DAMIÁN ASHFORD
La puerta del salón privado se abrió con suavidad y entró Mindy Miller, la mujer que mi madre había escogido como madre subrogada. Alta, de rasgos delicados, con una cabellera rubia que caía en ondas perfectas y unos ojos color ámbar que destilaban seguridad.
Parecía una modelo en pasarela, segura de su figura y su belleza. No era el tipo de mujer que se amedrentaba fácilmente y su porte dejaba claro que estaba acostumbrada a moverse entre la élite. Pero por más que tratara, no podía ver en ella lo que aún me atormentaba cada noche: a Andy.
Se sentó con gracia en el sofá frente a mí, cruzando las piernas de manera calculada. Podía apostar que había tardado horas en encontrar el vestido correcto, lo suficientemente elegante para ser considerada una dama, lo suficientemente corto para que pudiera mostrar un poco de sus muslos e intentar seducirme de manera disimulada.
—Es un placer conocerte al fin, Damián —dijo con voz suave pero firme.
—Señor Ashford… —la corregí sin emoción. En vez de apenarse o retroceder, solo sonrió coqueta.
—Lo siento, no quise ofenderlo, señor Ashford —contestó tranquilamente, echando su cabello detrás de sus hombros desnudos.
—Supongo que mi madre ya te ha explicado todo el acuerdo. —Dejé pasar su impertinencia para mejor enfocarme en lo importante.
—Por supuesto —respondió ella sin vacilar—. No tengo inconveniente con las condiciones. Es un trato justo y beneficioso para ambas partes.
Esa respuesta me habría complacido hace años, pero ahora todo sonaba insípido. Miré su sonrisa, sus gestos refinados, su forma de hablar con precisión medida. Todo en ella era perfecto… y ese era precisamente el problema. No tenía esa ferocidad indomable que me había vuelto loco por Andy. No tenía su pasión desbordante, su maldito carácter imposible, ni su forma de hacerme perder la cabeza con una sola mirada desafiante.
Sentí un nudo formarse en mi estómago. Andy. Todo volvía a ella. M*****a sea, todo en mi vida seguía girando alrededor de una mujer que me odiaba y que había desaparecido hacía cinco años.
—¡Mindy! ¡Querida! —exclamó mi madre entrando al salón con los brazos abiertos y esa sonrisa hipócrita y radiante—. ¿No te dije, Damián, que ella era perfecta?
—El sentido de la perfección depende del observador —refunfuñé antes de levantarme de mi asiento. Mindy se mantuvo serena y con una sonrisa, pero mi madre había comenzado a molestarse.

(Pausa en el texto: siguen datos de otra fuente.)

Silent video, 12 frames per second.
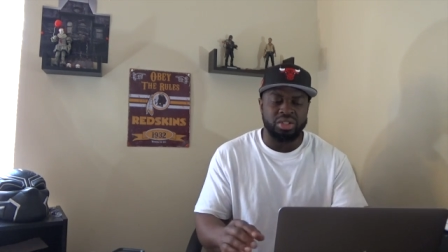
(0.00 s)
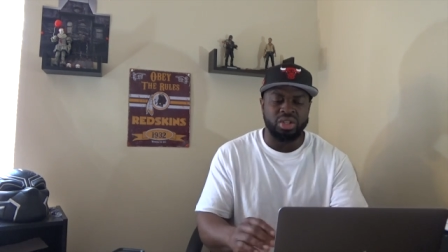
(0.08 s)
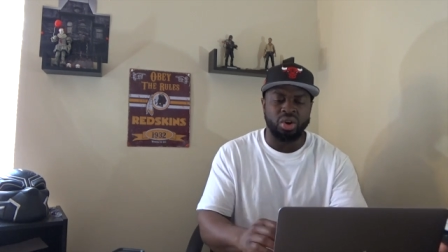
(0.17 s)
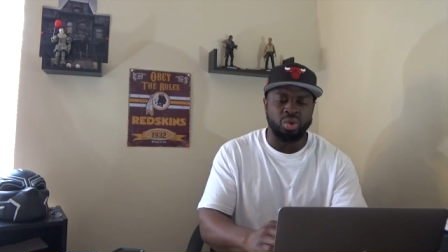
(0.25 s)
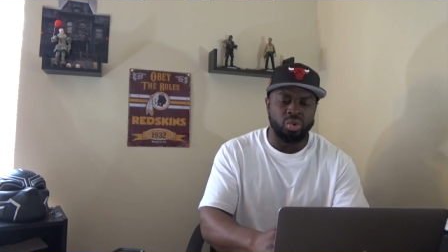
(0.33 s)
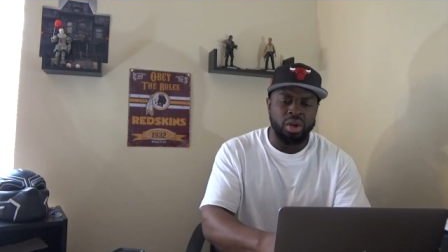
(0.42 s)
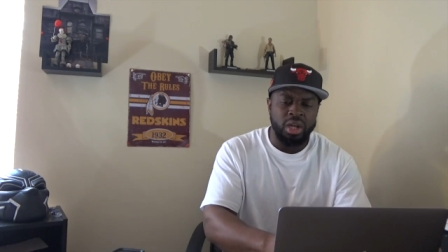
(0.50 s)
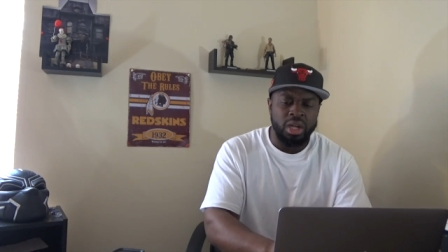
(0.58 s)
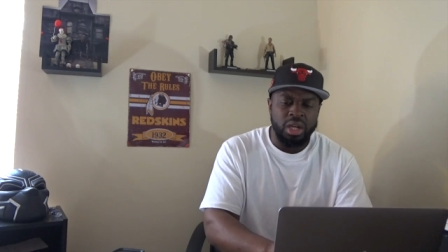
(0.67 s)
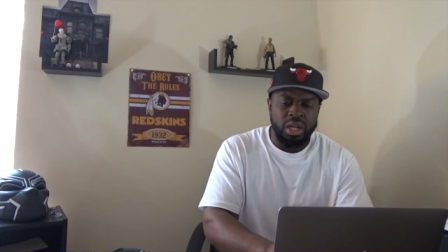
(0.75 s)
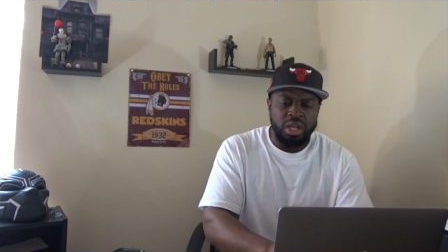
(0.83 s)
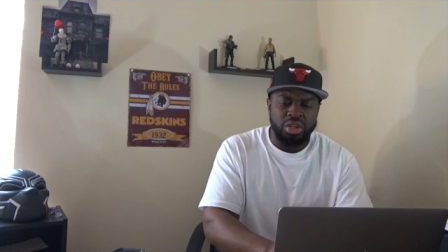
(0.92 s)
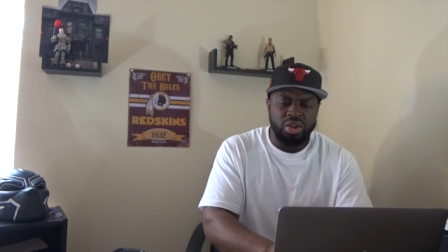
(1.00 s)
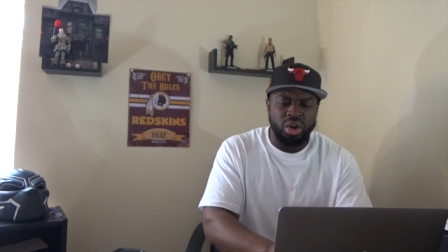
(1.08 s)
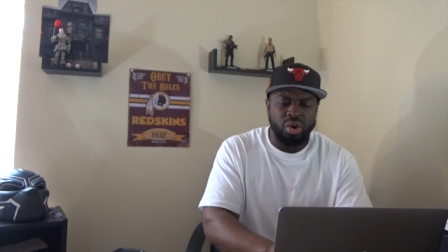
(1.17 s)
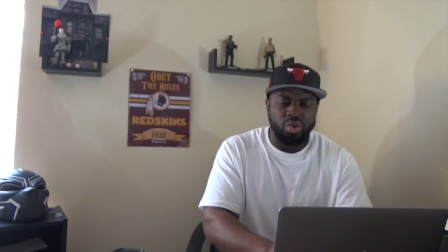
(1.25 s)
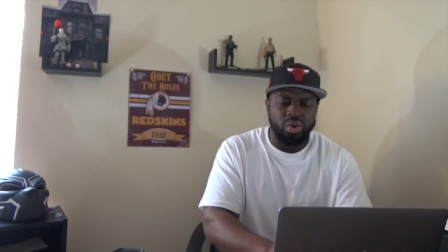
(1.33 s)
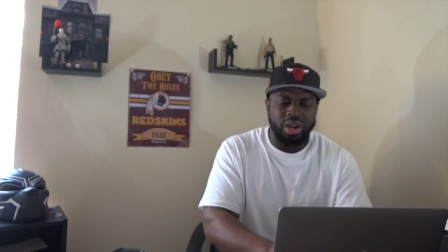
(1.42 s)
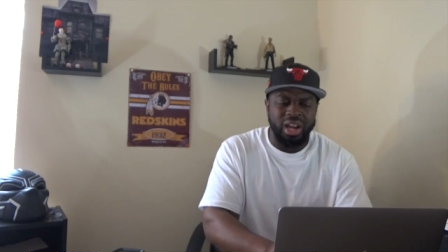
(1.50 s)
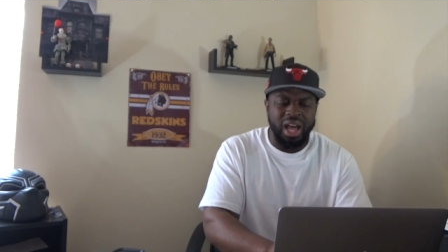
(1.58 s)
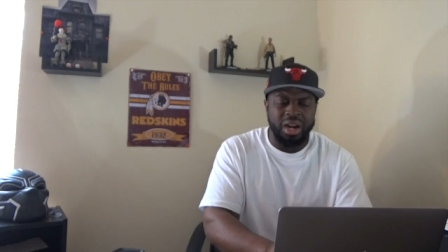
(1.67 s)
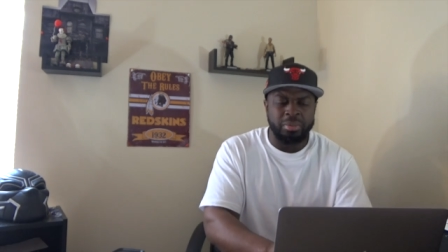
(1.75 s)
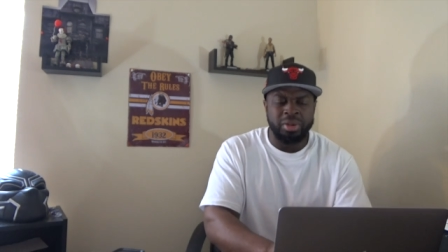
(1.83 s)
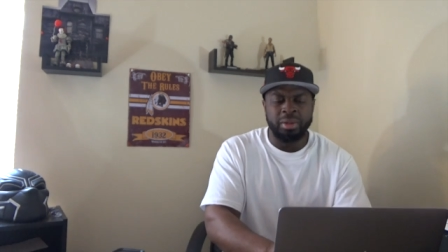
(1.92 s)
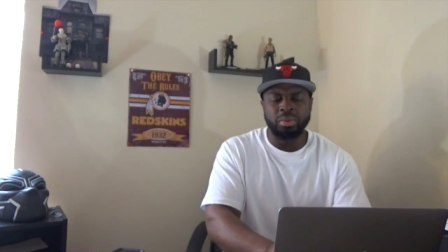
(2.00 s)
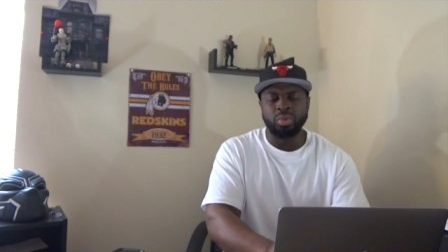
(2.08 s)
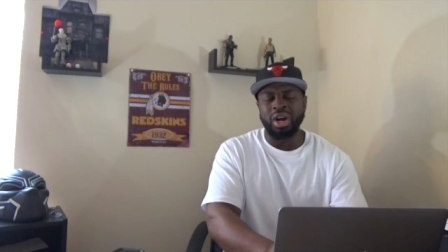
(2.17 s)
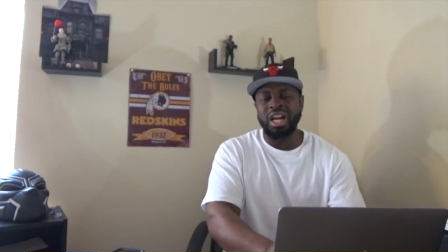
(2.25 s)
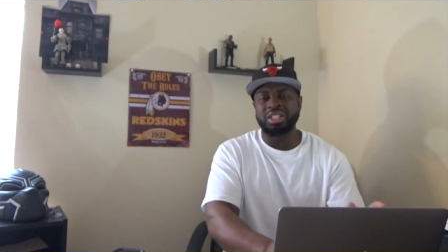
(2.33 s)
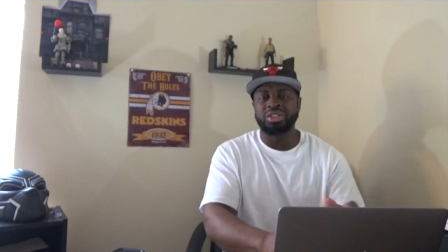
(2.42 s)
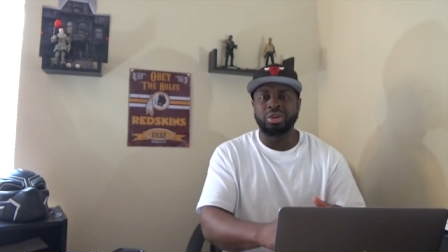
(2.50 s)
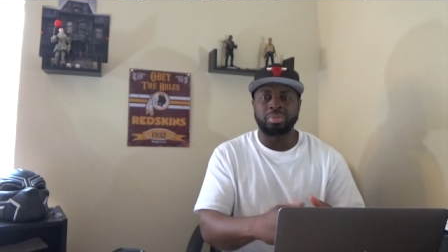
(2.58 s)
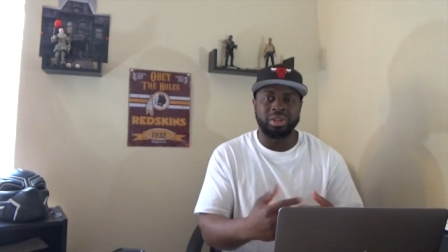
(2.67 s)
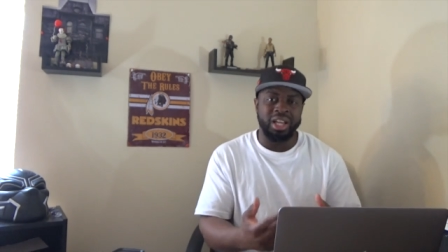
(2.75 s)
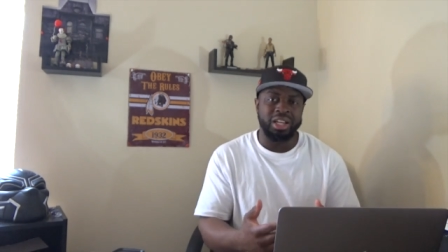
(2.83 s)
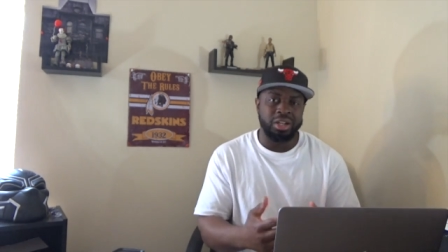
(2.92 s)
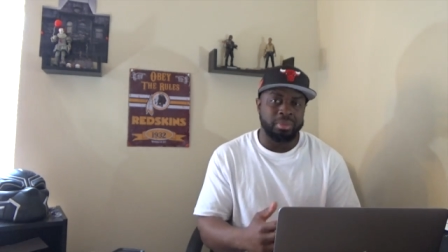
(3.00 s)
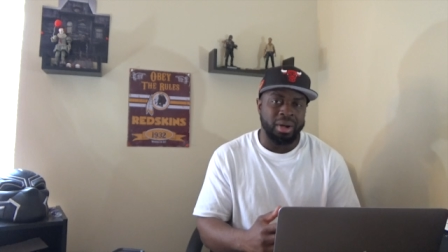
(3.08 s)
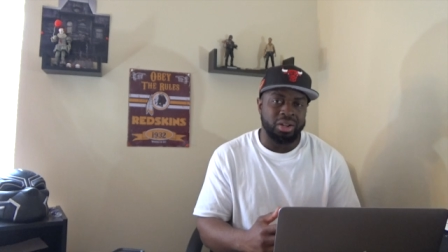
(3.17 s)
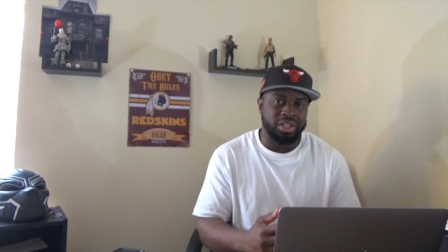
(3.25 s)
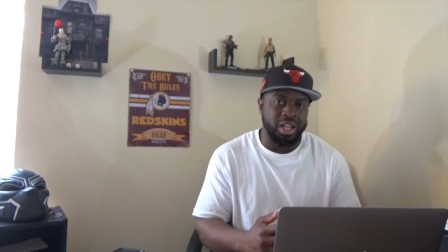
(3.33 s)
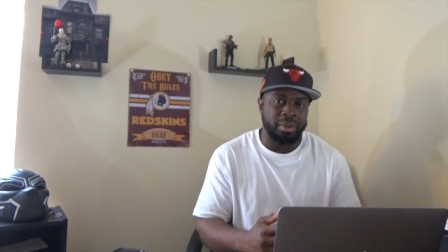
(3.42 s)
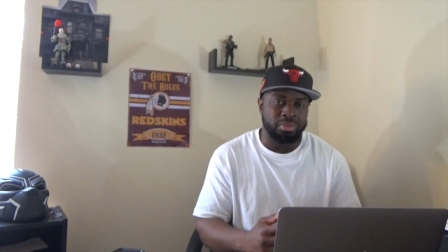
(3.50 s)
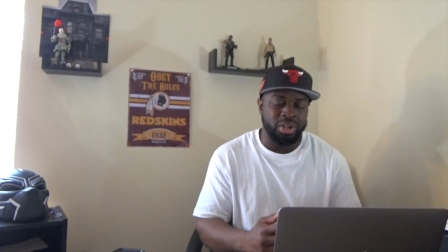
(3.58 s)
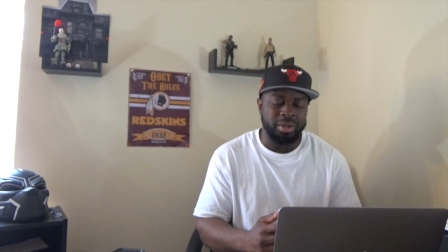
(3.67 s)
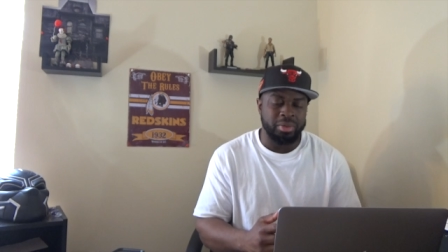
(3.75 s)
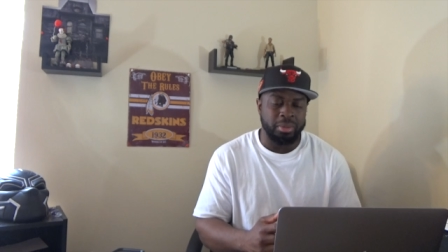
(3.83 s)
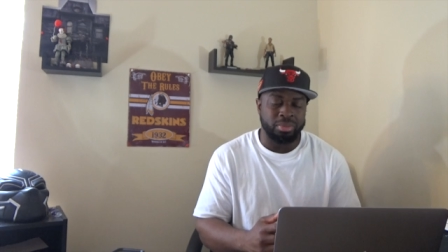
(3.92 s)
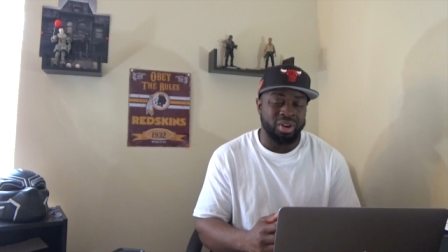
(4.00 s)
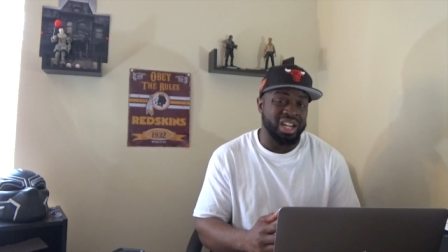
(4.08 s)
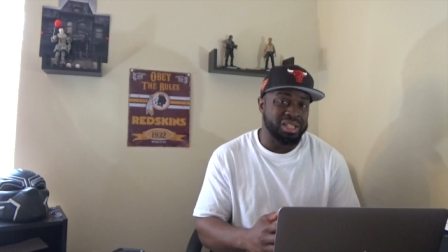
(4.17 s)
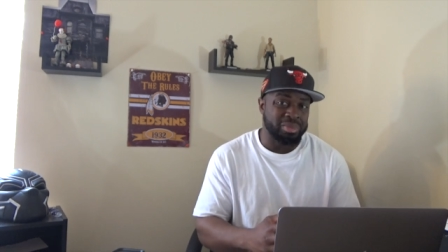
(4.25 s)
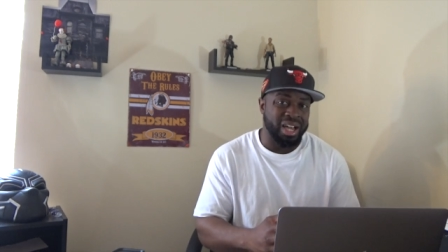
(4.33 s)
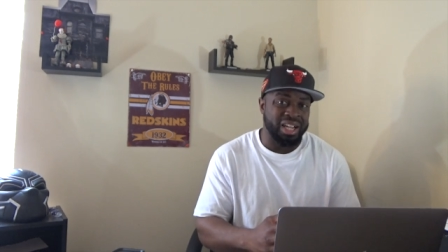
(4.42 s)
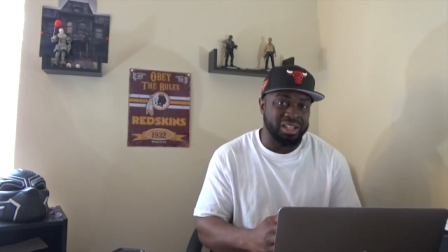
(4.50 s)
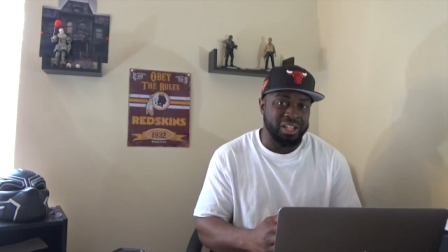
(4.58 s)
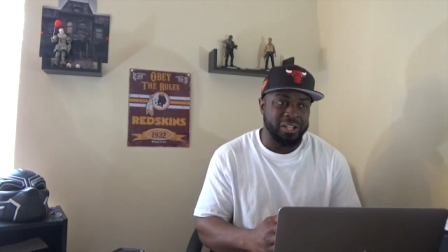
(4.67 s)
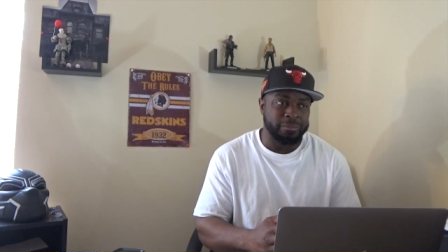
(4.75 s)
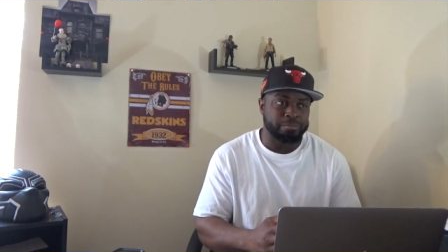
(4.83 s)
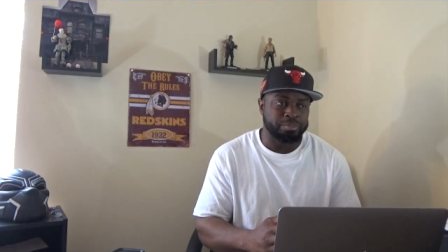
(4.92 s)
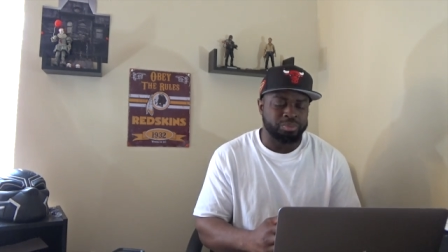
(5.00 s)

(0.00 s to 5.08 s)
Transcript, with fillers: So, you know, a lot of people were actually complaining about that premium price back then.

—¿Por qué no vamos al comedor? El chef hizo platillos excepcionales para este momento —agregó mi madre manteniendo la compostura.
Mindy continuó hablando del acuerdo. A cada palabra que salía de su boca, en mi mente, la imagen de Andy se hacía más presente. Ella no habría aceptado esto tan fácilmente. Andy me habría lanzado una mirada desafiante, me habría hecho cuestionar mis propias decisiones, me habría vuelto loco con una sola sonrisa retadora.
—Damián —la voz de mi madre interrumpió mis pensamientos entonces noté que la comida en mi plato estaba intacta y fría—, ¿puedo hablar contigo en privado?
Resoplé sintiendo la presión de la situación sobre mis hombros. Me puse de pie y seguí a mi madre a una habitación contigua. La conocía lo suficiente para saber que tenía algo planeado, y por la expresión en su rostro, no me gustaría.